After defaulting on its substantial national debt, the Seychelles was offered an unusual deal to save it’s troubled waters.

Located around 1,600 kilometres (994 miles) off the coast of East Africa, the Seychelles is an ecological paradise. The archipelago of 115 lush and rocky islands sits amongst vast swathes of ocean, covering some 1.35 million square kilometres (521,000 square miles). They’re home to some of the world’s last pristine coral reefs and are teeming with endangered species, including the southern fin whale and the Indian Ocean’s only dugongs – large marine mammals also known as “sea cows”.

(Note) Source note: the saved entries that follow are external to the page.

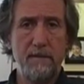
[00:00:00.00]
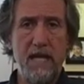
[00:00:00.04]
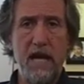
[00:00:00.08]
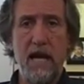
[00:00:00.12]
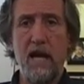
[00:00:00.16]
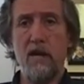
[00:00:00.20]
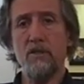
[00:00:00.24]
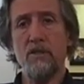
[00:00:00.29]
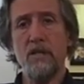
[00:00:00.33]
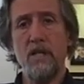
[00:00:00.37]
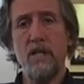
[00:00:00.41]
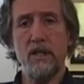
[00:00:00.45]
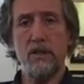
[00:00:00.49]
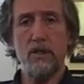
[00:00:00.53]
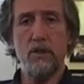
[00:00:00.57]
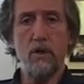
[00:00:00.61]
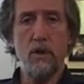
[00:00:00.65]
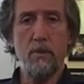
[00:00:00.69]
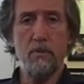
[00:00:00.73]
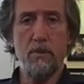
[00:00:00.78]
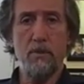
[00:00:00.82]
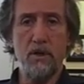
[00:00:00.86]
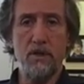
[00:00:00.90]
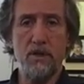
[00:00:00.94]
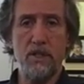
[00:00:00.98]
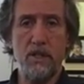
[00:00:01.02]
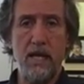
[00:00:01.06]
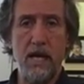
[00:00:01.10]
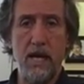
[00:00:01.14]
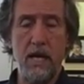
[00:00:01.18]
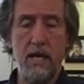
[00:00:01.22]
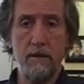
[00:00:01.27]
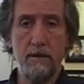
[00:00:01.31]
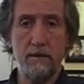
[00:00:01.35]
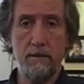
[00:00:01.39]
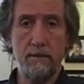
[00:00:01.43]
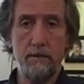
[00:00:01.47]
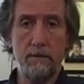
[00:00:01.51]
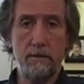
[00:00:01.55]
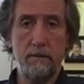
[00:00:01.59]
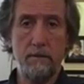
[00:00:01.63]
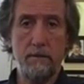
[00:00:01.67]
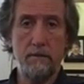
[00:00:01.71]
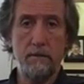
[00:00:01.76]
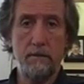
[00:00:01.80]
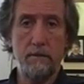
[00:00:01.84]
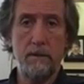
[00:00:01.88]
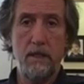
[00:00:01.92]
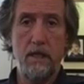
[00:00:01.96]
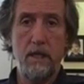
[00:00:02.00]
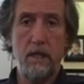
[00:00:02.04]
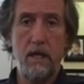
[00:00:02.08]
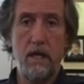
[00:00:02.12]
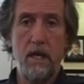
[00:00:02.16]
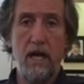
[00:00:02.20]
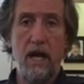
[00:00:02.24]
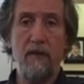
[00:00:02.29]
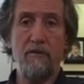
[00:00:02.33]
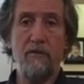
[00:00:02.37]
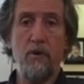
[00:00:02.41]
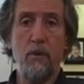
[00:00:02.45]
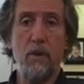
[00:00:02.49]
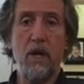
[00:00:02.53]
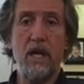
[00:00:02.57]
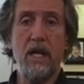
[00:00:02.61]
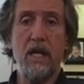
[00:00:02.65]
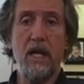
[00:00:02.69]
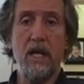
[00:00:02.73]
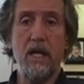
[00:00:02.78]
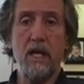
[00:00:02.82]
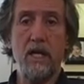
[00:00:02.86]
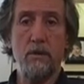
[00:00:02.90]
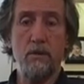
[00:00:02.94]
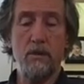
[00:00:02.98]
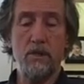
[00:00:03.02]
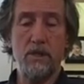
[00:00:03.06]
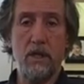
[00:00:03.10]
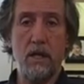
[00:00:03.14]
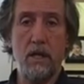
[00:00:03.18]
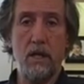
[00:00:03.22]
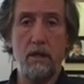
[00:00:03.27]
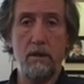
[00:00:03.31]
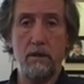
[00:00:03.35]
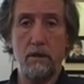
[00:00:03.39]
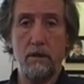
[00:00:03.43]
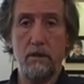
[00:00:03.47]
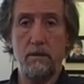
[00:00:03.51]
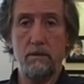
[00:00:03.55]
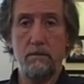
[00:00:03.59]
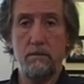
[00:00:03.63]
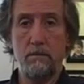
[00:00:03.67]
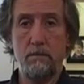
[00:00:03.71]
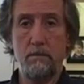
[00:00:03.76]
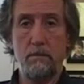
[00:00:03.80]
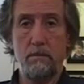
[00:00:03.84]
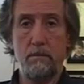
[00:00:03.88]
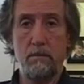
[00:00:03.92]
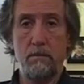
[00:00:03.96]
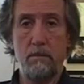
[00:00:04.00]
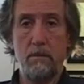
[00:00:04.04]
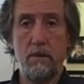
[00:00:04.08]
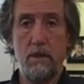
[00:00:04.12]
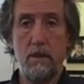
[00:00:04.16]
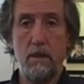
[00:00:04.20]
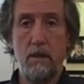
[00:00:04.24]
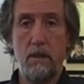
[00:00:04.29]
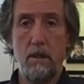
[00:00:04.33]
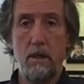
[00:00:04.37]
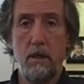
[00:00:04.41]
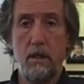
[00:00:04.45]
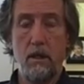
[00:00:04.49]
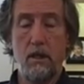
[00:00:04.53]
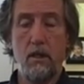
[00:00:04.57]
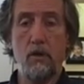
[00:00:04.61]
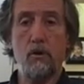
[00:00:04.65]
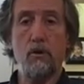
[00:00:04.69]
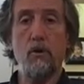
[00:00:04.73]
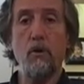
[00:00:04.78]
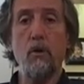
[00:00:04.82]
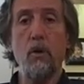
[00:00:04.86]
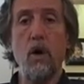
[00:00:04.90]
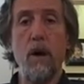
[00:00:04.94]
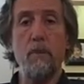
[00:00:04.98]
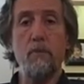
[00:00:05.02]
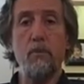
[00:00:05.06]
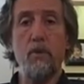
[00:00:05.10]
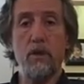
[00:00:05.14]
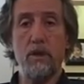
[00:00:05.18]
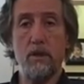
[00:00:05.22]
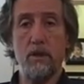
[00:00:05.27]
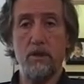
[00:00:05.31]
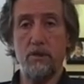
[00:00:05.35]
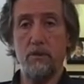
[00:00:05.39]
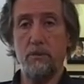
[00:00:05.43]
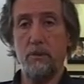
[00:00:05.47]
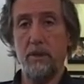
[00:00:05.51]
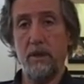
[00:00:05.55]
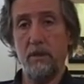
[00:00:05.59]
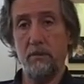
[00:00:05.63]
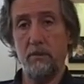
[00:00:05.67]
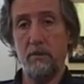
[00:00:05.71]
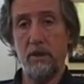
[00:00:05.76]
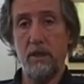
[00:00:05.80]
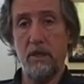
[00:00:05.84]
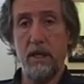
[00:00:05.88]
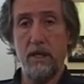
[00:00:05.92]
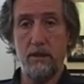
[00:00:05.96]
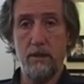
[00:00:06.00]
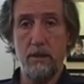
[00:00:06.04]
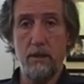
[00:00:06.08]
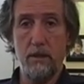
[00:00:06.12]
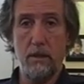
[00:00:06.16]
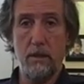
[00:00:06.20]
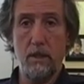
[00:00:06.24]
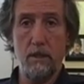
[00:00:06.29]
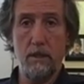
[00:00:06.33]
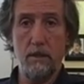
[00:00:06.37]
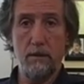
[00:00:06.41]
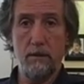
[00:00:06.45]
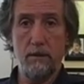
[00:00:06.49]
House next door burns down. Everybody in it was killed. You grew up with those people next door.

But the island nation has had its fair share of problems.

The Challenges

The Seychelles has one of the smallest GDPs in the world and fewer than 100,000 residents, whose livelihoods rely heavily on marine tourism and fishing revenue. After years of borrowing, in 2008 the Seychelles defaulted on payments for its $406m (£311.6m) national debt and had to be bailed out by the International Monetary Fund.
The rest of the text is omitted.